Momentum is visibly thinning as the recent impulsive push meets aggressive absorption. Lower wicks are non-existent on the current candle, suggesting buyers are no longer stepping in to defend the local mid-range. Scaled-in with significant exposure as price compresses under the EMA, showing a clear lack of follow-through on the attempt to reclaim the high. The bids feel thin. A decisive reclaim of the supply ceiling would invalidate the thesis instantly. Watching for the trap to spring.

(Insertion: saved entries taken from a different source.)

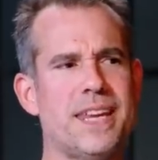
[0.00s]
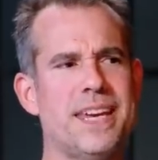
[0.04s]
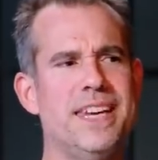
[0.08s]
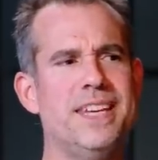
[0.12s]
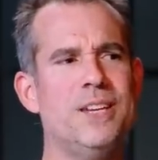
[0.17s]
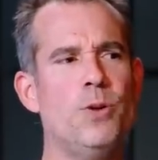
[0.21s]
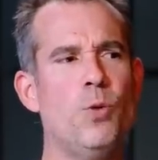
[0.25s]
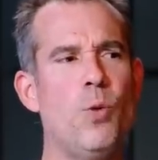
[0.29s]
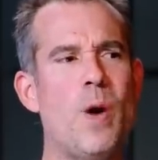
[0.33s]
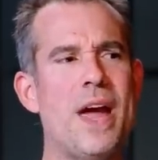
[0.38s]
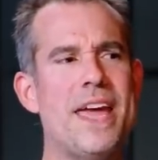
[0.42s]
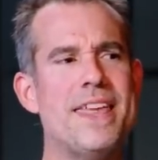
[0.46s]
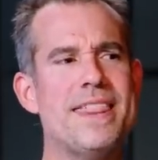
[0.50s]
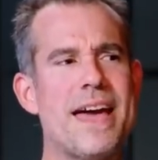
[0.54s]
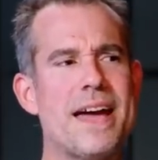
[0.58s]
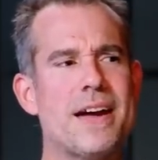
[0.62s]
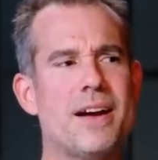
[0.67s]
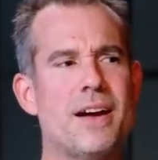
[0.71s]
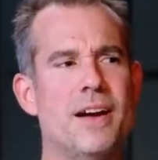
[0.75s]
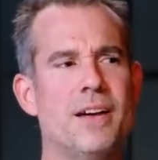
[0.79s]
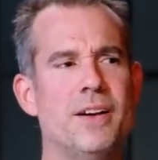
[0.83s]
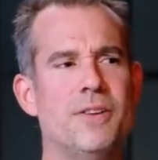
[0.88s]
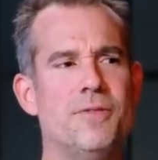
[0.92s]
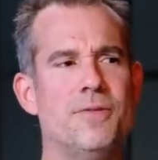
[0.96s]
in a way,
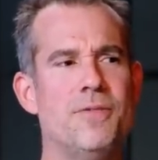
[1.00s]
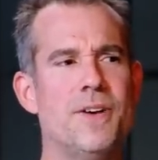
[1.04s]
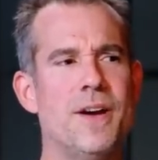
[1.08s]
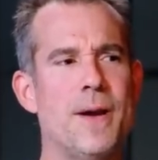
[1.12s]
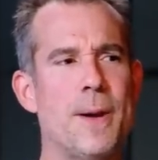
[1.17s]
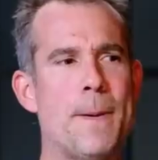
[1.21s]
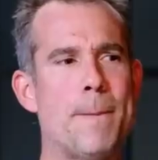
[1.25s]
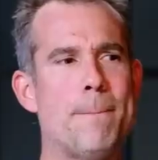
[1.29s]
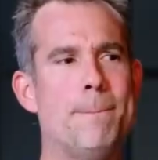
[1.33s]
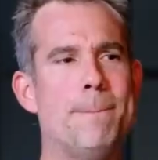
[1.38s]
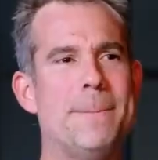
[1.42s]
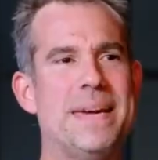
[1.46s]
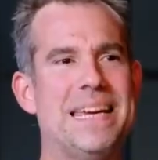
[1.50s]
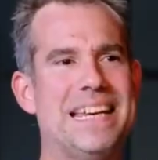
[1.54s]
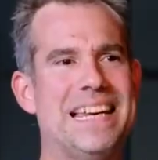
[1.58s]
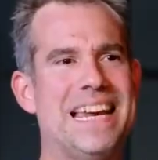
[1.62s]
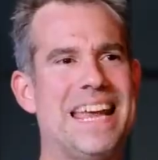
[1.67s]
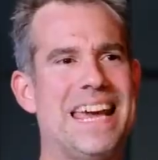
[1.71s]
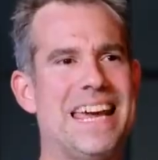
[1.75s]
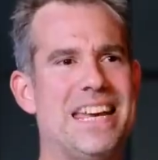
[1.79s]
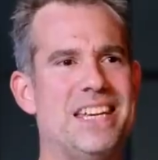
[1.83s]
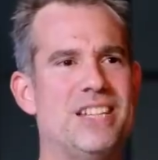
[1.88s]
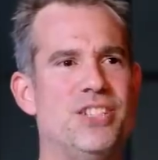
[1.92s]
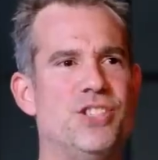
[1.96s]
that kind of
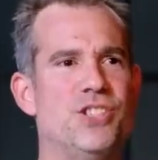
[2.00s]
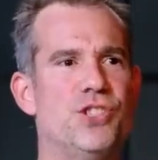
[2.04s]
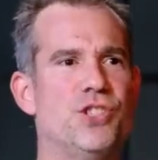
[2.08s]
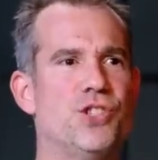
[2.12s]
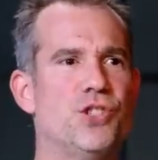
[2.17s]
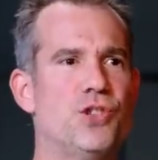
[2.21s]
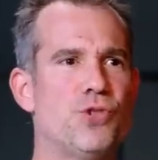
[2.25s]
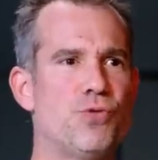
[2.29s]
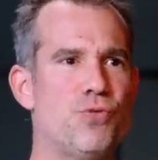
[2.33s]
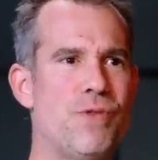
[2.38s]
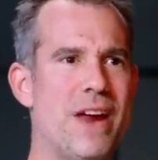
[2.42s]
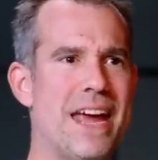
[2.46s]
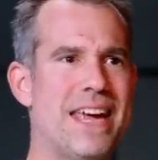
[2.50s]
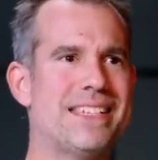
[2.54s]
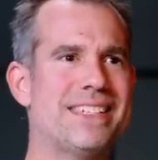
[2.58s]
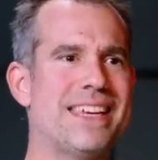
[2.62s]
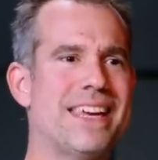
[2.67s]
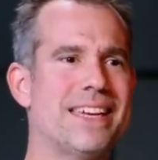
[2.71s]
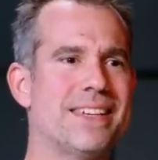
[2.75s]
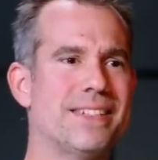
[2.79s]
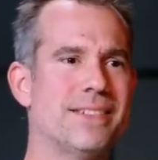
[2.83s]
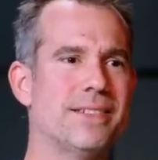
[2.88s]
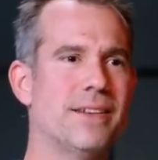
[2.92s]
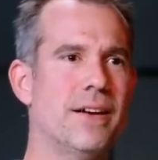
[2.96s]
middle-aged stress,
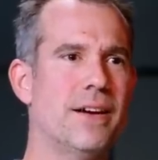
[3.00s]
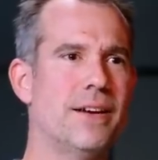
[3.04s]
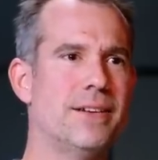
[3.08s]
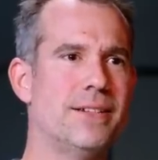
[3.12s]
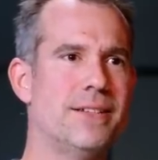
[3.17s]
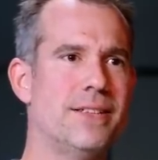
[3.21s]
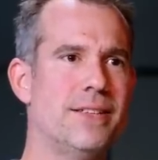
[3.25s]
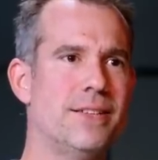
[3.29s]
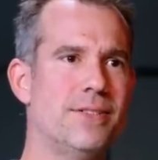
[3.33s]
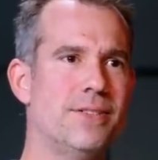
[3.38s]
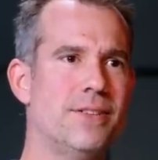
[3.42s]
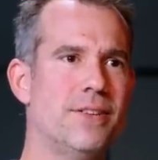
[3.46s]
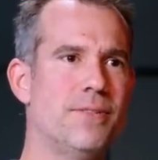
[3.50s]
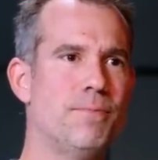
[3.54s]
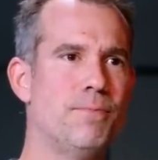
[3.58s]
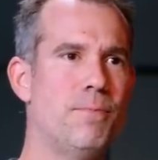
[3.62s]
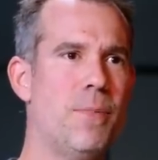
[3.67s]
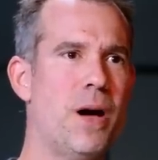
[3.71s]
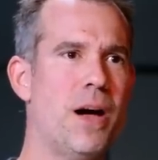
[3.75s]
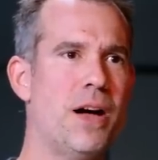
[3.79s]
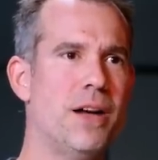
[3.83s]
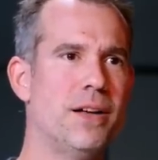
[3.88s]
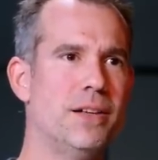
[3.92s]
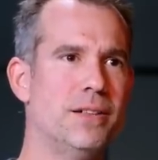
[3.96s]
anxiety, those sort of
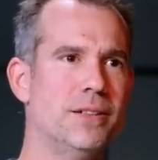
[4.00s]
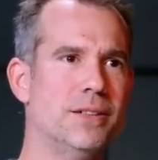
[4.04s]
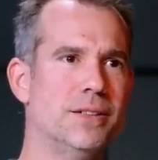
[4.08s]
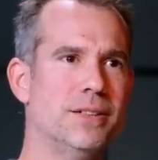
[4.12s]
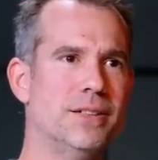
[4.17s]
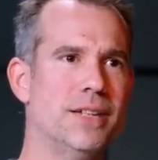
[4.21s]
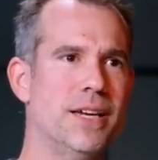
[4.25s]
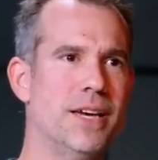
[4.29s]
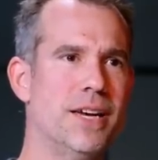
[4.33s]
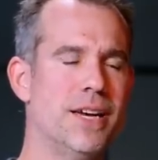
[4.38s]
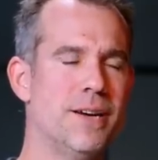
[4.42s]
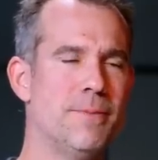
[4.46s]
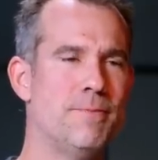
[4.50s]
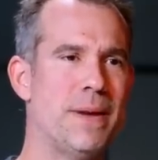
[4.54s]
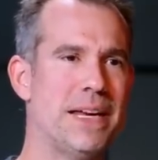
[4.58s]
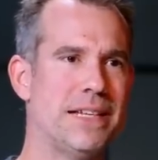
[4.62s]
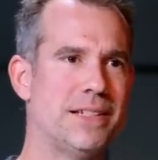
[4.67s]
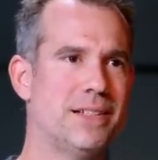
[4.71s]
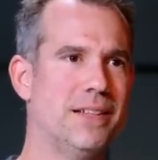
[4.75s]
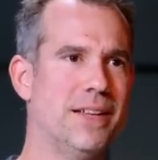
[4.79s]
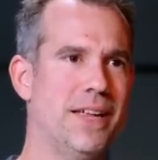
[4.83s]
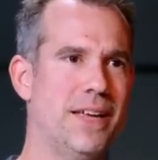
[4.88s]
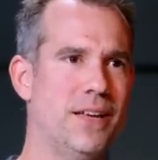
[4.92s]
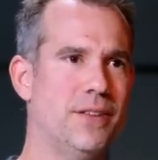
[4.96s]
mild
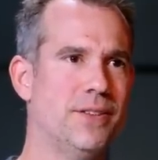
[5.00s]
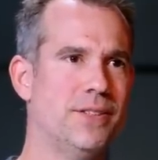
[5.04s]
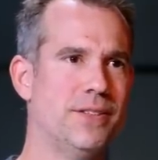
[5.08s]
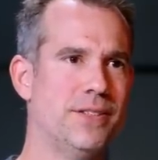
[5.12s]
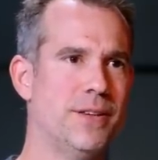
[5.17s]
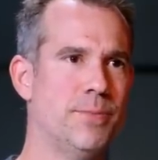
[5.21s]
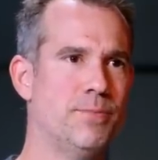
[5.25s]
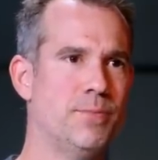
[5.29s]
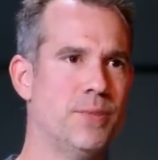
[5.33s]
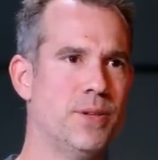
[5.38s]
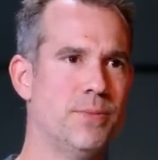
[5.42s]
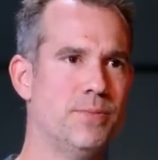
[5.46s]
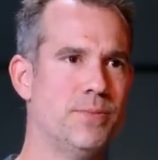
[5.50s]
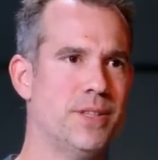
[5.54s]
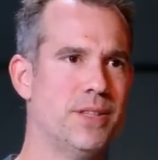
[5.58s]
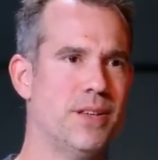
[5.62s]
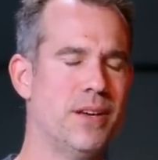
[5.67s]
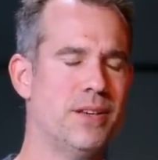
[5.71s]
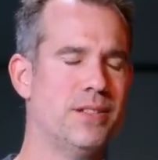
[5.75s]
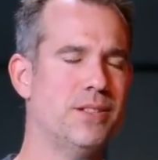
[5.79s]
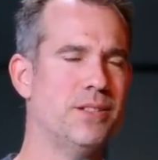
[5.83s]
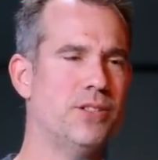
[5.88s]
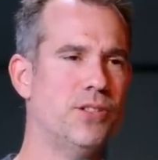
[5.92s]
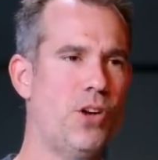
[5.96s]
mental health symptoms
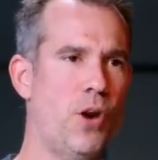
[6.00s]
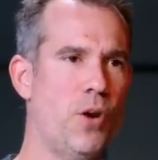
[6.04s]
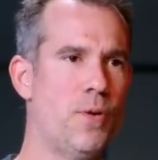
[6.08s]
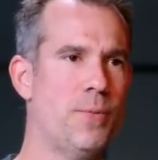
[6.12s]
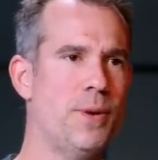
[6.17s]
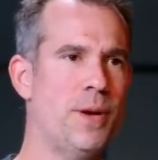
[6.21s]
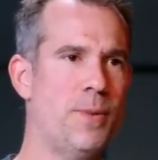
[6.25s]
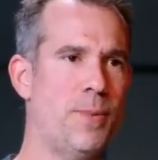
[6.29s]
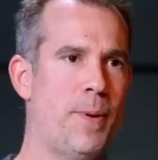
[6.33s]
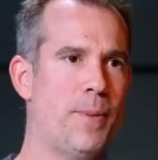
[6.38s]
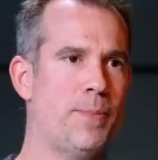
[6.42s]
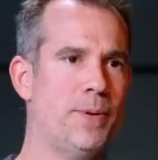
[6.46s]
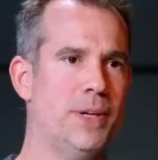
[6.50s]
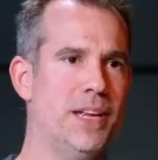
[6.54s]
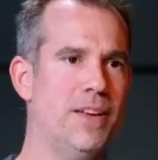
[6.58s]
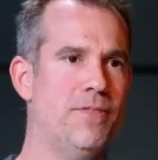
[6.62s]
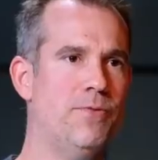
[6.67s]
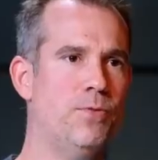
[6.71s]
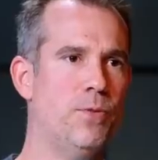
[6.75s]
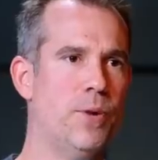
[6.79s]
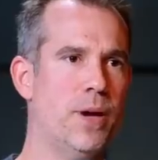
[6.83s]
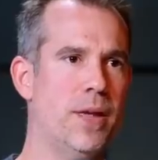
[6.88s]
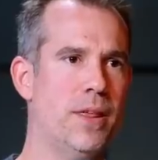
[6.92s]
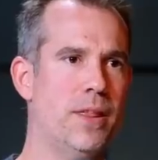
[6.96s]
that so many people
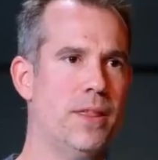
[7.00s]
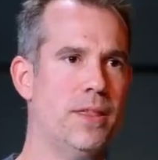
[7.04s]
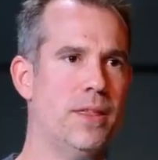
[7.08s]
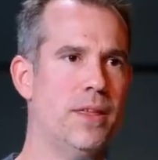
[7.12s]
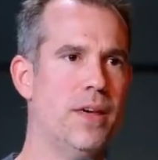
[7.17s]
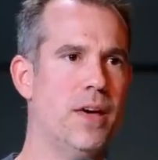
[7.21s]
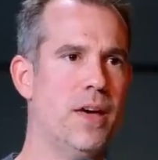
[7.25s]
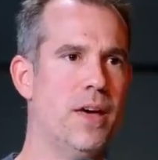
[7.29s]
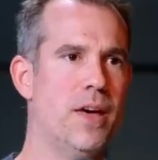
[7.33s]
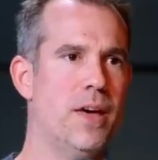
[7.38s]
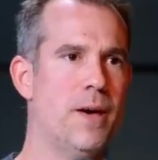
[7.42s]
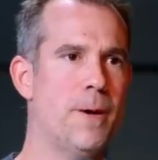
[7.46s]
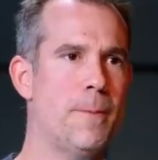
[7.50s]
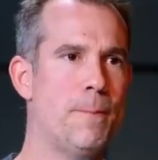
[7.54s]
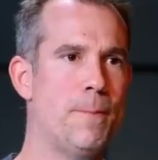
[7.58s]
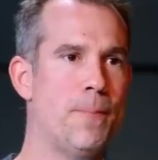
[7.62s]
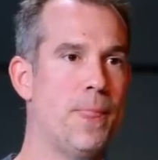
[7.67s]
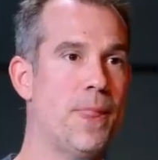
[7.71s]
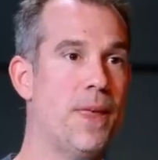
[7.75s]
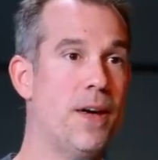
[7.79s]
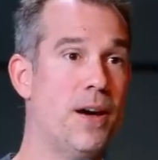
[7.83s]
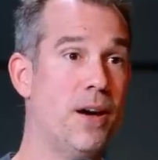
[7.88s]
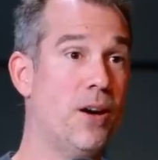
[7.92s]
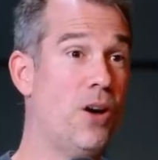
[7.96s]
live with,
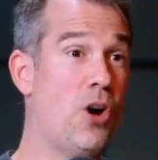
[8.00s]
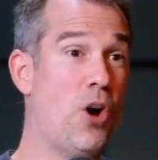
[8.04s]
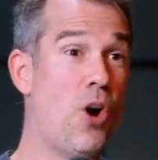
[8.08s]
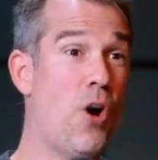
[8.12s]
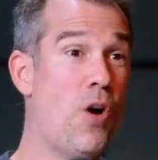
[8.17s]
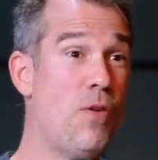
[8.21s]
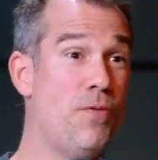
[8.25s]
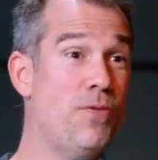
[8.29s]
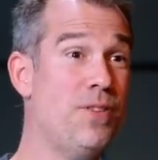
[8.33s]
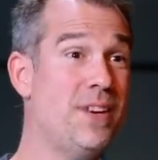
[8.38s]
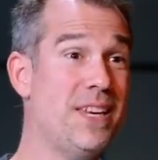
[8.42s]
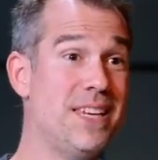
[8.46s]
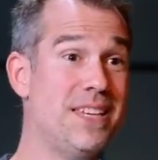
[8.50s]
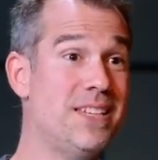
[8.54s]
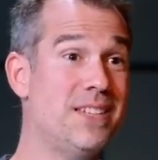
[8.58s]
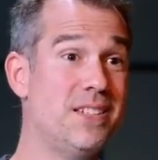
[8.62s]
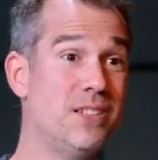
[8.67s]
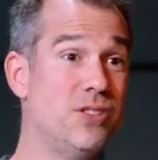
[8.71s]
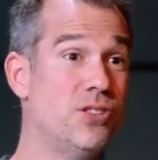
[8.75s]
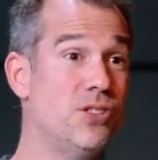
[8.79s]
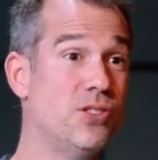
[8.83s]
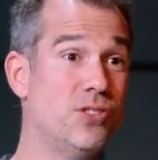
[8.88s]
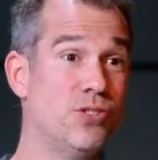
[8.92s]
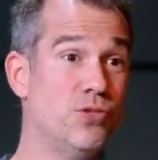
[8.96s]
often it
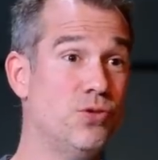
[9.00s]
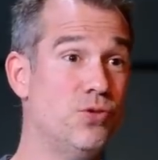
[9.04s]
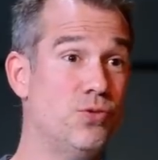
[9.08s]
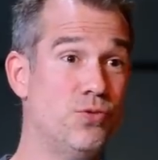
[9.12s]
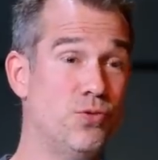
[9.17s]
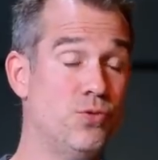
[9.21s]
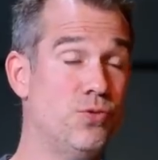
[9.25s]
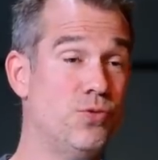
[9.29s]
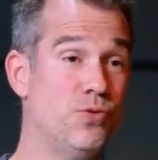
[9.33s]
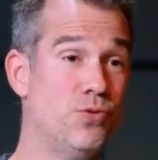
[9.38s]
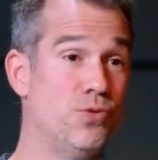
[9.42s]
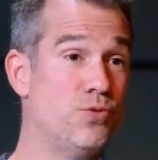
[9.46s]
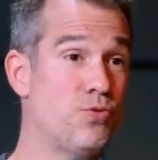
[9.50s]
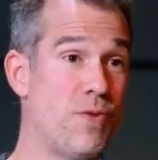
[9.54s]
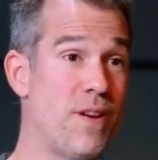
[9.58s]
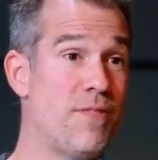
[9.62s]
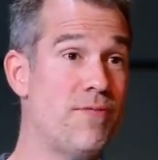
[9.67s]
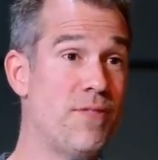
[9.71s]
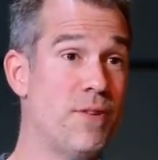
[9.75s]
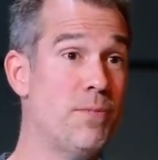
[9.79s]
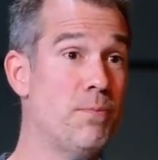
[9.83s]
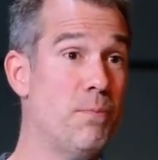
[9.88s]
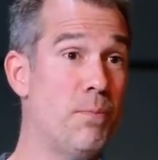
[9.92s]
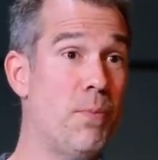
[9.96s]
is just
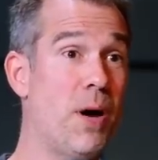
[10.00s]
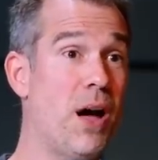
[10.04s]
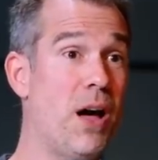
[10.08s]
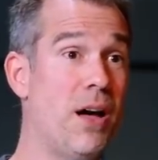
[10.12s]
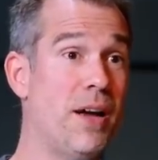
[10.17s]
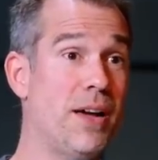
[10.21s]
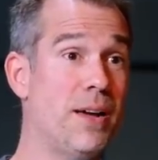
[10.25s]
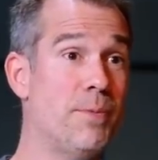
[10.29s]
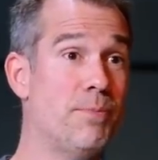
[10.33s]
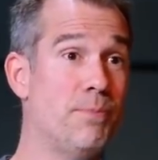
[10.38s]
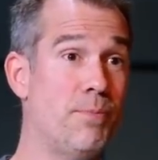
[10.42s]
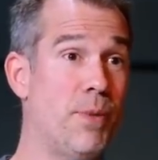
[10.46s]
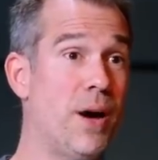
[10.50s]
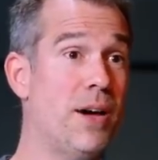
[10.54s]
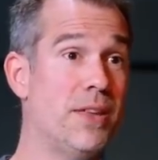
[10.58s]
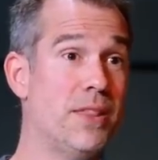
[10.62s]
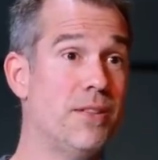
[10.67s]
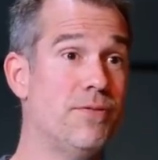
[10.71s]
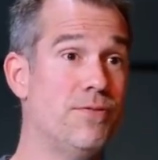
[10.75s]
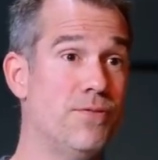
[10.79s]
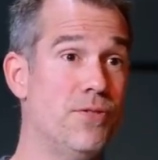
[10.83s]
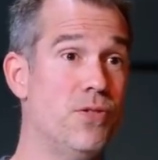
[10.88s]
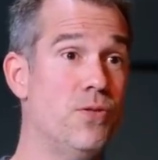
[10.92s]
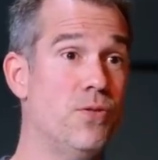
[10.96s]
driven by
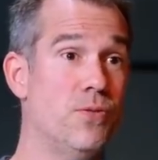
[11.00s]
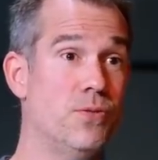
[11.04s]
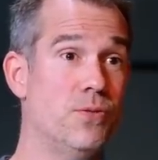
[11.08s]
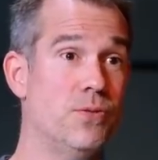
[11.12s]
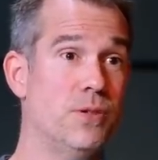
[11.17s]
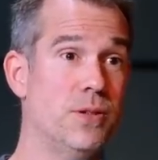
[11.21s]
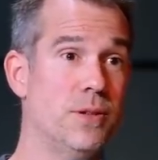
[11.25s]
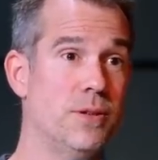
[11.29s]
the food.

Momentum stalls out completely following the liquidity sweep into overhead resistance. Upper wicks are stacking rapidly, signaling aggressive absorption of late-long bids while the price fails to sustain any upward follow-through. Holding full exposure as the base begins to heavy under sustained distribution. Bids thinning. The internal structure is losing ground. Any decisive reclaim and acceptance above the recent rejection wick invalidates the thesis, triggering an immediate exit. Gravity taking over
Momentum is visibly thinning as the recent impulsive push meets aggressive absorption. Lower wicks are non-existent on the current candle, suggesting buyers are no longer stepping in to defend the local mid-range. Scaled-in with significant exposure as price compresses under the EMA, showing a clear lack of follow-through on the attempt to reclaim the high. The bids feel thin. A decisive reclaim of the supply ceiling would invalidate the thesis instantly. Watching for the trap to spring.